George Datseris, Jonas Isensee, Sebastian Pech, and Tamás Gál (2020)
Abstract: Doing scientific work always involves a lot of focus and scrutiny, since producing a scientific result requires several levels of depth of analysis, all of which must be as accurate and as reproducible as possible. All this required scrutiny should be naturally translated into the codebase of the scientific project. One should strive for a code that is doing what it is supposed to, is reproducible, doesn't break over time, is sufficiently clear of bugs, and with simulation results that are appropriately labelled, and more. The challenges associated with carrying out scientific work should not be made any worse by the difficulties of managing the codebase and resulting data/simulations. An unfortunate but likely outcome of this stress is that scientific codebases tend to be sloppy: folders are not organized, there is no version control, data are not provenanced properly, most scripts break over time, and the whole project is very hard, if not impossible, to reproduce. We have created the software DrWatson to make the process of scientific project management easier. In this paper we will describe how DrWatson results in an efficient scientific workflow, taking time away from project management and giving it to doing science. Statement of need DrWatson is a scientific project assistance software. Its purpose is to help scientists manage their scientific codebase in a simple and clear manner, to make the process of creating the codebase faster and to enable true full reproducibility and project sharing. DrWatson achieves this while being entirely non-invasive throughout the process. It provides a well-tested science-driven framework for managing a scientific project, thus removing the unnecessary stress and giving more time to doing actual science.
Jonas Isensee, George Datseris, Ulrich Parlitz (2019)

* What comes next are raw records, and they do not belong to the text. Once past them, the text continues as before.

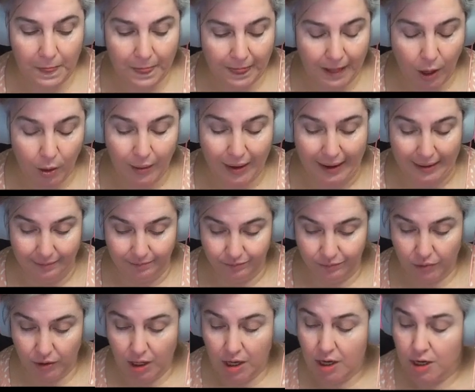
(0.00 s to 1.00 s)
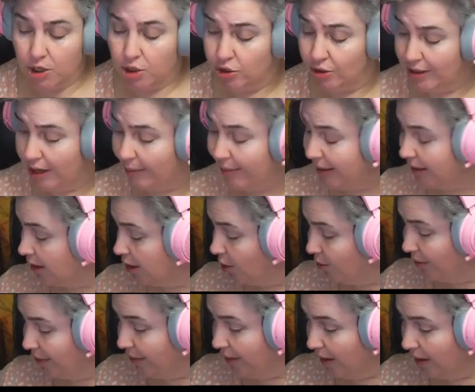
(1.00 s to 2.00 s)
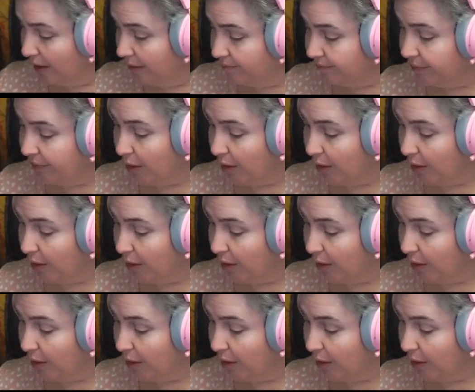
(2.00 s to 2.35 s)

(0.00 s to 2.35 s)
Okay, so now we need to go in there,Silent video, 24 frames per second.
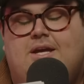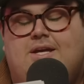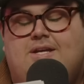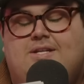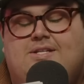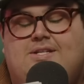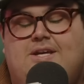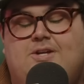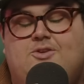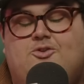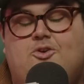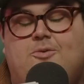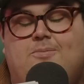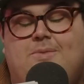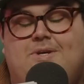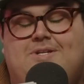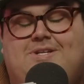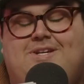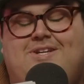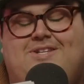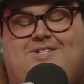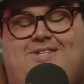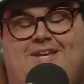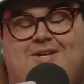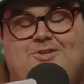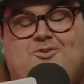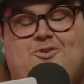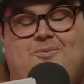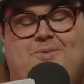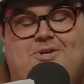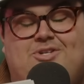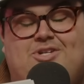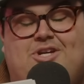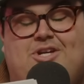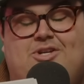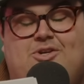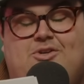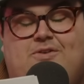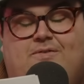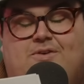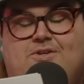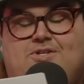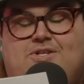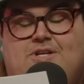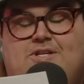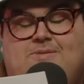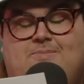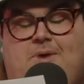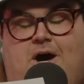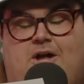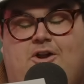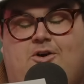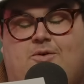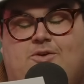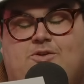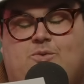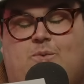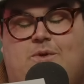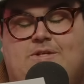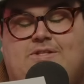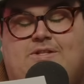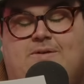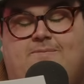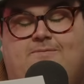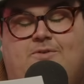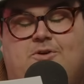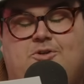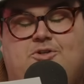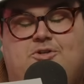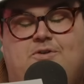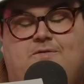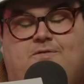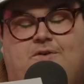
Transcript: Central Michigan University's motto is wisdom, virtue,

Abstract: We present a method for both cross-estimation and iterated time series prediction of spatio-temporal dynamics based on local modelling and dimension reduction techniques. Assuming homogeneity of the underlying dynamics, we construct delay coordinates of local states and then further reduce their dimensionality through Principle Component Analysis. The prediction uses nearest neighbour methods in the space of dimension reduced states to either cross-estimate or iteratively predict the future of a given frame. The effectiveness of this approach is shown for (noisy) data from a (cubic) Barkley model, the Bueno-Orovio-Cherry-Fenton model, and the Kuramoto-Sivashinsky model.